Setelah pensiun dioperasikan maskapai, pesawat umumnya menjadi barang rongsokan dan dibiarkan termakan waktu di sebuah tempat. Saking banyaknya pesawat, baik sipil maupun militer, yang dibiarkan begitu saja di suatu tempat, pada akhirnya muncul istilah kuburan pesawat atau dikenal juga sebagai aircraft boneyard (disebut juga aircraft graveyard).
Baca juga: Bangkit dari ‘Kuburan’ Pesawat di Spanyol, Boeing 747-400 Lufthansa Siap Beroperasi
Kendati kuburan pesawat di dunia letak geografisnya bisa berbeda-beda, seperti di daerah gurun pasir, dataran tinggi pengunungan, sampai hutan, namun, satu hal yang pasti kesemuanya memiliki landasan pacu (runway). Tetapi, tidak demikian dengan kuburan pesawat di Parung, Bogor.
Alih-alih diterbangkan ke kuburan pesawat dan mendarat di sana untuk pensiun atau disimpan selamanya, pesawat justru diangkut menggunakan truk trailer dari bandara melewati jalan raya dan menyebabkan kemacetan panjang, seperti yang terjadi pada bulan Juli lalu.

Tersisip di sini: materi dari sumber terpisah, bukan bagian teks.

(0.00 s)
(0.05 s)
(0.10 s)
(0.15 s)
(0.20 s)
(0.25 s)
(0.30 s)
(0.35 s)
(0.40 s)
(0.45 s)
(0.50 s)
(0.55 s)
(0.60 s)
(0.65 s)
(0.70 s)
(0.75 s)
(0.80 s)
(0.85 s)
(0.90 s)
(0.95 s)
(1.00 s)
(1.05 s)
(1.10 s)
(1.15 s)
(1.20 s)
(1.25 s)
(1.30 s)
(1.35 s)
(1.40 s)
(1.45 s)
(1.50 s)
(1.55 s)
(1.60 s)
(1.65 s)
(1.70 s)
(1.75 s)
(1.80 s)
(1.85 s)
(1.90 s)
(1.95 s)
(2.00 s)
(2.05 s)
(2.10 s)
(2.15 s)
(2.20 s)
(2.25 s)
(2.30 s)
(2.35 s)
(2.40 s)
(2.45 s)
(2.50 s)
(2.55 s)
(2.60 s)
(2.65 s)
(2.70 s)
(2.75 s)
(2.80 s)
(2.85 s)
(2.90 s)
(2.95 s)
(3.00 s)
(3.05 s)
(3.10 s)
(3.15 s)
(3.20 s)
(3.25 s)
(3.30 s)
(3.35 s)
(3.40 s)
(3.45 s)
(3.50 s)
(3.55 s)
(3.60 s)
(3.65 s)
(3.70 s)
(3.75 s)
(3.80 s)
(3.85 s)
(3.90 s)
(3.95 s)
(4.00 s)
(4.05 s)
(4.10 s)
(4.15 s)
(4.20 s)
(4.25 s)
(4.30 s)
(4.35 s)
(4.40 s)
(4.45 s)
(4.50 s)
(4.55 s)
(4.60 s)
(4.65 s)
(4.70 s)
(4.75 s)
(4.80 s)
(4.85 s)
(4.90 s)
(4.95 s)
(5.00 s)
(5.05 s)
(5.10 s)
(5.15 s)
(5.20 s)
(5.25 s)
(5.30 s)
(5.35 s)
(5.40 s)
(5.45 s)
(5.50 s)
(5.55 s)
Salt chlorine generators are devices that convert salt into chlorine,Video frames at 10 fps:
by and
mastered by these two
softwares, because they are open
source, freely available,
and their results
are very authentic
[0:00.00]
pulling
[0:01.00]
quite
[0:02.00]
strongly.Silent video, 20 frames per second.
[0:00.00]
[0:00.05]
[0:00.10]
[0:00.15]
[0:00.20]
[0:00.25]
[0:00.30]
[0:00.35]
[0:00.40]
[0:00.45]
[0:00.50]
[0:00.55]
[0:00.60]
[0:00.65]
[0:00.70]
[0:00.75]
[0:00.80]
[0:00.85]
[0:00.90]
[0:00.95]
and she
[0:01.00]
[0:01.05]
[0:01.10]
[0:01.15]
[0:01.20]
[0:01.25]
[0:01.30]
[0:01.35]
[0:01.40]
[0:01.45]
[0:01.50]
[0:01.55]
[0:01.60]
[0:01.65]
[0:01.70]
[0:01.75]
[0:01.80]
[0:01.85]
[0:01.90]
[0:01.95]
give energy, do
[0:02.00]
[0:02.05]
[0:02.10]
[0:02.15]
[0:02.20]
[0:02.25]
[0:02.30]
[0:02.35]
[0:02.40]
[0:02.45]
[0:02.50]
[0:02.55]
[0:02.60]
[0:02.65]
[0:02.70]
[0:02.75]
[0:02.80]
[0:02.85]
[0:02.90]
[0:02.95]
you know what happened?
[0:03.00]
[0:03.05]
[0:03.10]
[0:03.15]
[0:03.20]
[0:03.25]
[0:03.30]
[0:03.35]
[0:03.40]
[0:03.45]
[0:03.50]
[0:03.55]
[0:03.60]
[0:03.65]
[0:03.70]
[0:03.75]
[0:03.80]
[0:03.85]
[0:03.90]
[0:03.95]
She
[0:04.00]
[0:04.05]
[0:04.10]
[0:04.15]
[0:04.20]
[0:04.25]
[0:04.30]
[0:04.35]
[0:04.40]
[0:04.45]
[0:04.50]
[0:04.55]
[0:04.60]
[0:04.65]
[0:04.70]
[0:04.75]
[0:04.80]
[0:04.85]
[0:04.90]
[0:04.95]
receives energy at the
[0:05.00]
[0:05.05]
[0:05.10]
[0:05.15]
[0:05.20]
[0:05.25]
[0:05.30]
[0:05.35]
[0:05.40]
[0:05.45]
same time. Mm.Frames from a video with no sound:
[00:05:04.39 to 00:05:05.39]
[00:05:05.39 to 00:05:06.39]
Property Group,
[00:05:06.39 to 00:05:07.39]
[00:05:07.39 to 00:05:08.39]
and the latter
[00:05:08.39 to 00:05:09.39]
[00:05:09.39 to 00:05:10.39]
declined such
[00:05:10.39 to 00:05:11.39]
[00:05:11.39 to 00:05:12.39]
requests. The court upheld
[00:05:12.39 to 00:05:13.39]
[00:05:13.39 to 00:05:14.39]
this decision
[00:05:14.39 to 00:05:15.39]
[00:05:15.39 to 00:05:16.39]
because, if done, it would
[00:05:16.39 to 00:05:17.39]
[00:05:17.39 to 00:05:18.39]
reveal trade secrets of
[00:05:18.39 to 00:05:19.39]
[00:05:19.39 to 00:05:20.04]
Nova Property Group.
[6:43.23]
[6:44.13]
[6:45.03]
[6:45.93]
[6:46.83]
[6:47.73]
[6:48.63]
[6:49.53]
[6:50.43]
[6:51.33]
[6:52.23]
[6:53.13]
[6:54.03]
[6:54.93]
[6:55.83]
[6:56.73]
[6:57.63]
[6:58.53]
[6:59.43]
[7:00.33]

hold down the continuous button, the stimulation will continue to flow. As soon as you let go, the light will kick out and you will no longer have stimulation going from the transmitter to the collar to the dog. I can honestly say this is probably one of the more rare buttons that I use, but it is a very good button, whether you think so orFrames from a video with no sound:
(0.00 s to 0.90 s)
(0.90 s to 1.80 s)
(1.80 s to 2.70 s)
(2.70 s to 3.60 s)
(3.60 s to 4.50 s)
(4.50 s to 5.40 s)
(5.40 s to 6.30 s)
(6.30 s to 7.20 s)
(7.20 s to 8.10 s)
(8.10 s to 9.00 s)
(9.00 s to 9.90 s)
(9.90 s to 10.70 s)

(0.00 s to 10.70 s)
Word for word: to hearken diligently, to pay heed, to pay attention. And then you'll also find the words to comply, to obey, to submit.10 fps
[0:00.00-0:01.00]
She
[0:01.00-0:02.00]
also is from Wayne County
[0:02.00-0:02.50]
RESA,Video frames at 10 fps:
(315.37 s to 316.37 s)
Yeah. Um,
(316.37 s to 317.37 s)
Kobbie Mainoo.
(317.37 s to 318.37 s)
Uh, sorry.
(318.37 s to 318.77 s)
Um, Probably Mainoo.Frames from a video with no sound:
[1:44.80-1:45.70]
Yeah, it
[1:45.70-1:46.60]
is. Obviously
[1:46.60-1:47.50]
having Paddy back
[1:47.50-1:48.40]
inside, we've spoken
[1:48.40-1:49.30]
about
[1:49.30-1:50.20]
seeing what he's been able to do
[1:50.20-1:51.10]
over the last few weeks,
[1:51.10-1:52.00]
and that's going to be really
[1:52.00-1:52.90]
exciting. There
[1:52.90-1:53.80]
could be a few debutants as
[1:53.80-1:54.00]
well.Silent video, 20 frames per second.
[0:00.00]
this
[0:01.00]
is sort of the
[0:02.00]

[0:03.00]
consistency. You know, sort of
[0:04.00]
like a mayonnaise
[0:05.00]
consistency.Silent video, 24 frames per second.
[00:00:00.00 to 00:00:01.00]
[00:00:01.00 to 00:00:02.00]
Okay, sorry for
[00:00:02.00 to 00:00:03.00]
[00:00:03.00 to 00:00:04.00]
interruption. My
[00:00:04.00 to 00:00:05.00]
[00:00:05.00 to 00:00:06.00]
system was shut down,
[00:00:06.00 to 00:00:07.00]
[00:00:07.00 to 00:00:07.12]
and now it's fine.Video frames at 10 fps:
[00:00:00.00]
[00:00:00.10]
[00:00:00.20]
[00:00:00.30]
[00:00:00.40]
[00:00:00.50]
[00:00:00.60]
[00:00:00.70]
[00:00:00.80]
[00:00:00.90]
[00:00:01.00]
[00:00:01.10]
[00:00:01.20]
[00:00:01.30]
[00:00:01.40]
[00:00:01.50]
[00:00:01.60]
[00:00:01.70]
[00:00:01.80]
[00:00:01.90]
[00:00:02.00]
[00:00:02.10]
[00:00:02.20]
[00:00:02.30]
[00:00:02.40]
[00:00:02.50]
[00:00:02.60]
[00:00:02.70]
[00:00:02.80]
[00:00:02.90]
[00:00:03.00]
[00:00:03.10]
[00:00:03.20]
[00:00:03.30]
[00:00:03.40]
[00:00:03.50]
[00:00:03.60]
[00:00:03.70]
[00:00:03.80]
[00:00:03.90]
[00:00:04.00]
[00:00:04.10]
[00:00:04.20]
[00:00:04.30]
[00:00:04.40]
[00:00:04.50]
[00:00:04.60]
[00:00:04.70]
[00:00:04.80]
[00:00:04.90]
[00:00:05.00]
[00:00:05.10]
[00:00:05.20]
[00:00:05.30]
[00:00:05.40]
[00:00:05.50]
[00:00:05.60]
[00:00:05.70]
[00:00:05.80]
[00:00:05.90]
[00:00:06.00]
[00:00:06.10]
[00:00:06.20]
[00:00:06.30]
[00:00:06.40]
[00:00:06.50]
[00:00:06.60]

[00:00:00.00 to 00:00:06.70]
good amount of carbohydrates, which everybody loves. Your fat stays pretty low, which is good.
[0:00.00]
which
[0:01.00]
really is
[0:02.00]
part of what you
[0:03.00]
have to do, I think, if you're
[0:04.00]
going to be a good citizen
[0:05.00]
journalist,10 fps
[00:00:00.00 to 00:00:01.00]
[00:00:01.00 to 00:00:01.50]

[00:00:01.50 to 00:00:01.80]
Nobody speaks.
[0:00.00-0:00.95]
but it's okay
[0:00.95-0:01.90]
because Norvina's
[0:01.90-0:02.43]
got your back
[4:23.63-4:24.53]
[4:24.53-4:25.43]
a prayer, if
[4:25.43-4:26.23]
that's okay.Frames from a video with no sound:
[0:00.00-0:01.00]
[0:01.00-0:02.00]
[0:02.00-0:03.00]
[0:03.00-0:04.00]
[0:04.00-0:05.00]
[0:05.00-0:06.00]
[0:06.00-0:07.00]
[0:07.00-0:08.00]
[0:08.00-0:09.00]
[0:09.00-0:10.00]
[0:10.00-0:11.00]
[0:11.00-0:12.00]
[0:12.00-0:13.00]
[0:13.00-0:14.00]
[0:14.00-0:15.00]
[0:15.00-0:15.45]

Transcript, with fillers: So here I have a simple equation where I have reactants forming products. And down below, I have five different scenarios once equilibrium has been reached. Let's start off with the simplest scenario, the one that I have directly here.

Dari foto dan video yang dilihat KabarPenumpang.com di media sosial, luas area yang disebut kuburan pesawat di Kampung Jampang, Desa Pondok Udik, Kecamatan Kemang, Kabupaten Bogor ini tidak terlalu luas atau bahkan sangat sempit untuk disebut sebagai kuburan pesawat. Demikian juga dari segi jumlah pesawat. Itu kenapa kuburan pesawat di sini tidak memiliki landasan pacu.
Meski begitu, varian pesawat yang disimpan di kuburan pesawat di Parung ini cukup variatif, mulai dari pesawat widebody quadjet atau empat mesin British Aerospace BAe-146 milik Aviastar beregistrasi PK-BRI, narrowbody dua mesin jet semisal Boeing 737-800 Sriwijaya Air dan Fokker F28, pesawat perintis Cessna 172 milik sekolah pilot Nusa Flying School, sampai pesawat komuter, salah satunya pesawat komuter NC-212 Pelita Air Service buatan PT. Dirgantara Indonesia.
Kebanyakan pesawat yang ada di kuburan pesawat di Parung, Bogor ini datang dari empat maskapai domestik; Aviastar, Lion Air, Sriwijaya Air, dan Pelita Air Service (PAS), serta satu maskapai internasional Sky Angkor Airlines (Sky Wings Asia Airlines) asal Kamboja.
Menurut keterangan warga setempat, lahan yang ada awalnya ingin dijadikan restoran dengan konsep pesawat. Konsep ini tentu tidak asing di Indonesia terlebih dunia. Namun, entah kenapa restoran yang disebut-sebut itu tak kunjung dibangun. Sebaliknya, rongsokan pesawat terus-menerus datang sejak lahan tersebut disewakan ke seseorang pada tahun 2019.
Bisnis pesawat purna tugas lama-kelamaan semakin diminati. Sebab, 6.000 pesawat dalam 20 tahun mendatang akan mencapai akhir jam terbangnya. Lantas pesawat tua dibuang ke mana? Sebagian mungkin bakal dibuang ke kuburan pesawat di Gurun Mojave atau dijadikan restoran, sebagian lagi didaur ulang dan dibuat jadi barang berharga.
Baca juga: Singapore Airlines Kirim Lagi A380 Ke ‘Kuburan’ Pesawat di Gurun Australia
Melihat hal itu, riset di Eropa coba mencari teknik pembuangan yang paling ekonomis dan ramah lingkungan. Hal itu dikarenakan pesawat dibuat dari 60 persen alumunium, 15 persen baja, 10 persen logam berharga mahal seperti titanium. Jadi, terlalu sayang untuk dibuang begitu saja, selain untuk menyelamatkan lingkungan.
Valliere Aviation, salah satu raksasa daur ulang pesawat tua di Eropa, mengerti betul betapa menggiurkannya pesawat tua. Biasanya pesawat tua dihancurkan, dibersihkan dari komponen radioaktif sesuai panduan hijau Eropa, diklasifikasikan, dan diteliti bagian mana saja yang masih bisa dipertahankan, seperti suku cadang berharga, roda pendaratan, mesin, dan peralatan avionik.